世銀とIAEA 開発途上国における原子力開発で連携
27 Jun 2025
世界銀行グループのA. バンガ総裁と国際原子力機関(IAEA)のR. グロッシー事務局長は6月26日、フランス・パリで、開発途上国における原子力の安全かつ確実で責任ある利用に向けた協力に関するパートナーシップ協定に調印した。
本協定は、両者の過去1年間にわたる複数の連携を正式な枠組みにまとめるものであり、世界銀行グループが数十年ぶりに原子力分野への関与を再開する最初の具体的な一歩となる。同協定はまた、世界銀行グループが進める、アクセス性・経済性・信頼性を重視しつつ炭素排出量にも責任を持つ新たな電化アプローチを反映。開発途上国の電力需要は2035年までに2倍以上になると予測されており、同アプローチは各国の開発目標や国別気候目標(NDC)に応じた最適なエネルギー移行の実現を支援するものである。
両機関は、原子力は系統の安定性とレジリエンスを強化する継続的なベースロード電源であり、安定した電力供給は、インフラ、農業、医療、観光、製造業など、雇用創出を担う産業にとって不可欠であるとの共通認識にたつ。さらに、原子力は高レベルな人材雇用を創出し、経済全体への投資を刺激するほか、電力需要の変動への対応や周波数調整も可能で、再生可能エネルギーの導入拡大にも貢献するものだと指摘する。
世界銀行グループのA. バンガ総裁は、「工場も、病院も、学校も、水道インフラも、そして雇用も、電力を必要としている。AIの進展と経済開発が進む中で、信頼性が高く、手頃な価格の電力供給を各国が確保できるよう支援していく。だからこそ、原子力を解決策の一部として受入れ、世界銀行グループとして再び選択肢に加えることとした。特に原子力は、現代経済に不可欠なベースロード電源を提供する。IAEAとの連携は重要な一歩。今後は専門知識を深め、原子力を選択する国々を支援し、安全・安心・持続可能性を原則にすべての取組みを進めていく」と意欲を示した。世銀発足以後、原子力発電への融資は、1959年、イタリア南部のガリリアーノ原子力発電所(BWR、16.4万kWe、1982年閉鎖)建設プロジェクトへの4,000万ドル相当、建設費のほぼ3分の2に充てる融資が最後で、以降は途絶えていた。
IAEAのグロッシー事務局長は、「本協定は、昨年6月にワシントンで開催された世界銀行グループ理事会で原子力への融資解禁を訴えてから以降1年間の共同作業の成果であり、記念すべき節目である」と述べた上で、「この画期的なパートナーシップは、原子力に対する世界の現実的な再評価を象徴するものであり、他の多国間開発銀行や民間投資家が原子力をエネルギー安全保障と持続可能な繁栄のための有効な手段と見なす道を開く」と語った。
本協定により、IAEAは以下の3つの主要分野で世界銀行グループと連携する。
- 原子力に関する知識の構築
原子力安全・セキュリティ・保障措置、国家エネルギー計画、新技術、燃料サイクル、原子炉のライフサイクル、廃棄物管理などに関する世界銀行グループの理解を深める。 - 既存の原子力発電所の運転期間延長
多くの原子炉が40年の運転期限を迎える中、既存炉の安全な運転期間延長を通じて、低炭素でコスト効率の高い電力供給を支援する。 - 小型モジュール炉(SMR)の推進
柔軟な展開が可能で初期費用が低く、途上国での広範な導入が期待されるSMRの開発を加速する。

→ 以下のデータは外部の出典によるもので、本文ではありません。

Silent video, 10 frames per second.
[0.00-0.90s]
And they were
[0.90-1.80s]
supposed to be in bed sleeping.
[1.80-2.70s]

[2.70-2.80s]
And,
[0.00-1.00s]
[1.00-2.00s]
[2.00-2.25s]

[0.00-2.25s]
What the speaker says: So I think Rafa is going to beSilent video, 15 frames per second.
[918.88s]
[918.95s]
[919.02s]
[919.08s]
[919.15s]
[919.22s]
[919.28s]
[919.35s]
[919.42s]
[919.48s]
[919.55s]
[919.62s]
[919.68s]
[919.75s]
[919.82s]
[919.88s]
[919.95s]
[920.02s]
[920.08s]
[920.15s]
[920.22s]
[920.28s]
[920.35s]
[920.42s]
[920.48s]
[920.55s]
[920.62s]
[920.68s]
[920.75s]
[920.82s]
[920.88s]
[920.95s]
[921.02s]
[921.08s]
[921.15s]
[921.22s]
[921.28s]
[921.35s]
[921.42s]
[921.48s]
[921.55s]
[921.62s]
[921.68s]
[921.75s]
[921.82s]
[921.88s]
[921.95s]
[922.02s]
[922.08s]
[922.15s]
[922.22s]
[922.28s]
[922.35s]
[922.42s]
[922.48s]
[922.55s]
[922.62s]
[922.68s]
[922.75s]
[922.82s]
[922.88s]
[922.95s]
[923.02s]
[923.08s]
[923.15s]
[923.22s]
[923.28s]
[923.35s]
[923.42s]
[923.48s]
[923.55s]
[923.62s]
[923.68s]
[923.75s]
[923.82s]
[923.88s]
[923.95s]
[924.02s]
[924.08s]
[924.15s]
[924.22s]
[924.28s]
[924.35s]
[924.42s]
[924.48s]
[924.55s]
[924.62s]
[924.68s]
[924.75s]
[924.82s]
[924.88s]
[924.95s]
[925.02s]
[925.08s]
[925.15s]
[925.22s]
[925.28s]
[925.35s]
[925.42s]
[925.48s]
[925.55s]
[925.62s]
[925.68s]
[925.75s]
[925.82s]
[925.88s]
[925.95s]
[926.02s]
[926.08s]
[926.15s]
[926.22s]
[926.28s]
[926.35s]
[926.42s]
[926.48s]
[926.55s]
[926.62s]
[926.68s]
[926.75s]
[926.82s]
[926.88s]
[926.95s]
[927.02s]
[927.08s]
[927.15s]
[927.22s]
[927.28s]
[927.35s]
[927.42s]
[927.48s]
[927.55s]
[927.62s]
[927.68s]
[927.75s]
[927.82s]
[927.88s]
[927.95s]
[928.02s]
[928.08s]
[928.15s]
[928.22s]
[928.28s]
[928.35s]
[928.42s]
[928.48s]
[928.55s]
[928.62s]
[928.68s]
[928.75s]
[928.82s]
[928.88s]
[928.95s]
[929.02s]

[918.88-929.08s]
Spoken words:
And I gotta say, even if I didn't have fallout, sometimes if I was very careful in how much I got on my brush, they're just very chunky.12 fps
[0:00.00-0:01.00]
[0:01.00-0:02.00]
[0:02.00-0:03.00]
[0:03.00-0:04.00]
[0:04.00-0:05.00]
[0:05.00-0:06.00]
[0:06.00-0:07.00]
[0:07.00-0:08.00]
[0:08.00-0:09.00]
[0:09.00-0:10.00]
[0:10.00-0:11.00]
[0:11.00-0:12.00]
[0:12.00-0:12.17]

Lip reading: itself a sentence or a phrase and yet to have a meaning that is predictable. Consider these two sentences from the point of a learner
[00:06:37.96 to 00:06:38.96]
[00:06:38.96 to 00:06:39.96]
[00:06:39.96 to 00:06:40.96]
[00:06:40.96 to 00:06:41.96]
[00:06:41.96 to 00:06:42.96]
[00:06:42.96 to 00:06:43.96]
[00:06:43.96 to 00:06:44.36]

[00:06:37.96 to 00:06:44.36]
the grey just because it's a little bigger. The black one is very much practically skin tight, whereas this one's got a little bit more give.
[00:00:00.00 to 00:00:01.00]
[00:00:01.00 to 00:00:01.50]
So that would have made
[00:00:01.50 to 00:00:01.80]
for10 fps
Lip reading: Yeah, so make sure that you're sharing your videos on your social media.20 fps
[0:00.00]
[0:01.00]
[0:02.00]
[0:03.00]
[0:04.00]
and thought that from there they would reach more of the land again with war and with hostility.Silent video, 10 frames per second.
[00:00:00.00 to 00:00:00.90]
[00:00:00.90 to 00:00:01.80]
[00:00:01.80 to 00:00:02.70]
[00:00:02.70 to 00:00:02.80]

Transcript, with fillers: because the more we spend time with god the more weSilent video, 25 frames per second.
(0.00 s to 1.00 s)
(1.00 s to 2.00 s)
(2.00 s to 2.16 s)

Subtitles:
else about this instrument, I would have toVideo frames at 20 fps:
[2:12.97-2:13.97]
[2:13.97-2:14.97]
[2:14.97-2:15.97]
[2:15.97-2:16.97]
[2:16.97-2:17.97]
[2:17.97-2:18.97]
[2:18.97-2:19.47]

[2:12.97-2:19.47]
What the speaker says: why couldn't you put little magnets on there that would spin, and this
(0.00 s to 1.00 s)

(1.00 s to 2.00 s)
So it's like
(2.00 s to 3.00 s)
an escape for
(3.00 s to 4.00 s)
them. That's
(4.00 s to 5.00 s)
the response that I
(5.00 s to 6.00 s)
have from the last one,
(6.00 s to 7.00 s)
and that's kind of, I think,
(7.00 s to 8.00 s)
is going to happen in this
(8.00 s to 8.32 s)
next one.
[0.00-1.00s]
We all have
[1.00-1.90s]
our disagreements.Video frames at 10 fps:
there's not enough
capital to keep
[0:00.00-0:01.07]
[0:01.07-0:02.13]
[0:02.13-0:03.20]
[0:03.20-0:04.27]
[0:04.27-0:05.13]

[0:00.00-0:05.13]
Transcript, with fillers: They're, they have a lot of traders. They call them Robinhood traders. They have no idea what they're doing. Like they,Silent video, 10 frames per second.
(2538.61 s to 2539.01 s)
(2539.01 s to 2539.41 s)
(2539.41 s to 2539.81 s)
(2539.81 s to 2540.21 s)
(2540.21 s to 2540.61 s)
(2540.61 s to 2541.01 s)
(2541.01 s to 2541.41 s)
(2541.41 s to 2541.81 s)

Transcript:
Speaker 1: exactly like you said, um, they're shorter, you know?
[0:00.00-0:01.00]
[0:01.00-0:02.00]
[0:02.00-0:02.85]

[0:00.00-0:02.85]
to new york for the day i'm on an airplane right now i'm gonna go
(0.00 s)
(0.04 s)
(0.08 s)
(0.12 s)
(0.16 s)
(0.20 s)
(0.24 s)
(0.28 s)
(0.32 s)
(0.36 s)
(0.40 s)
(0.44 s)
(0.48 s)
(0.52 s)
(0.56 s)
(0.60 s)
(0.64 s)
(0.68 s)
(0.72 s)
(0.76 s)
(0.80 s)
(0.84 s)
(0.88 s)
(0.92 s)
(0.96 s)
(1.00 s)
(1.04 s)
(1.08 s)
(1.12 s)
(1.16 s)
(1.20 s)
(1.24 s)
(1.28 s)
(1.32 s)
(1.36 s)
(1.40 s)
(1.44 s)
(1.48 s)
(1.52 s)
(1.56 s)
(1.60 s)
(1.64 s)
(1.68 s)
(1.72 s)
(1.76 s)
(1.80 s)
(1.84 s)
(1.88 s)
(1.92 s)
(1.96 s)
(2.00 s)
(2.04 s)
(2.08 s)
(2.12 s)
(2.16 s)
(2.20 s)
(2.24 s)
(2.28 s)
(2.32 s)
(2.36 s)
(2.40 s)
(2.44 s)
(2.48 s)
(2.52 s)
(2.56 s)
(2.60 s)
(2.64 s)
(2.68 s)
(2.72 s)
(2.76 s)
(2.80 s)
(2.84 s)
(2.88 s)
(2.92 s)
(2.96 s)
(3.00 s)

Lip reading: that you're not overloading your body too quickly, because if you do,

現在31か国が原子力発電を導入しており、原子力発電は世界の電力の約9%、低炭素電力の約4分の1を生み出している。また、開発途上国を中心とする30か国以上が原子力導入を検討または準備しており、安全・安心・持続可能な導入に向けIAEAと連携してインフラ整備を進めているという。
グロッシー事務局長は、「SMRは、貧困削減と発展の原動力となる、クリーンで信頼できる電源になる大きな可能性を秘めているが、資金調達は依然として大きな課題。本協定は、その課題を取り除くための重要な第一歩だ」とその意義を強調した。